### What is required
Would you retype exactly the lines from the one containing "[973.80-974.80s]" through the last line of the records below, and nothing else?

==================================================

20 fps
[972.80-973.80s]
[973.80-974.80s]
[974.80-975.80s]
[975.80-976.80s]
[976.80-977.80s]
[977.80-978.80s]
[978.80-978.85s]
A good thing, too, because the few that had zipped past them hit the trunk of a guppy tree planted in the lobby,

==================================================

### Final answer
[973.80-974.80s]
[974.80-975.80s]
[975.80-976.80s]
[976.80-977.80s]
[977.80-978.80s]
[978.80-978.85s]
A good thing, too, because the few that had zipped past them hit the trunk of a guppy tree planted in the lobby,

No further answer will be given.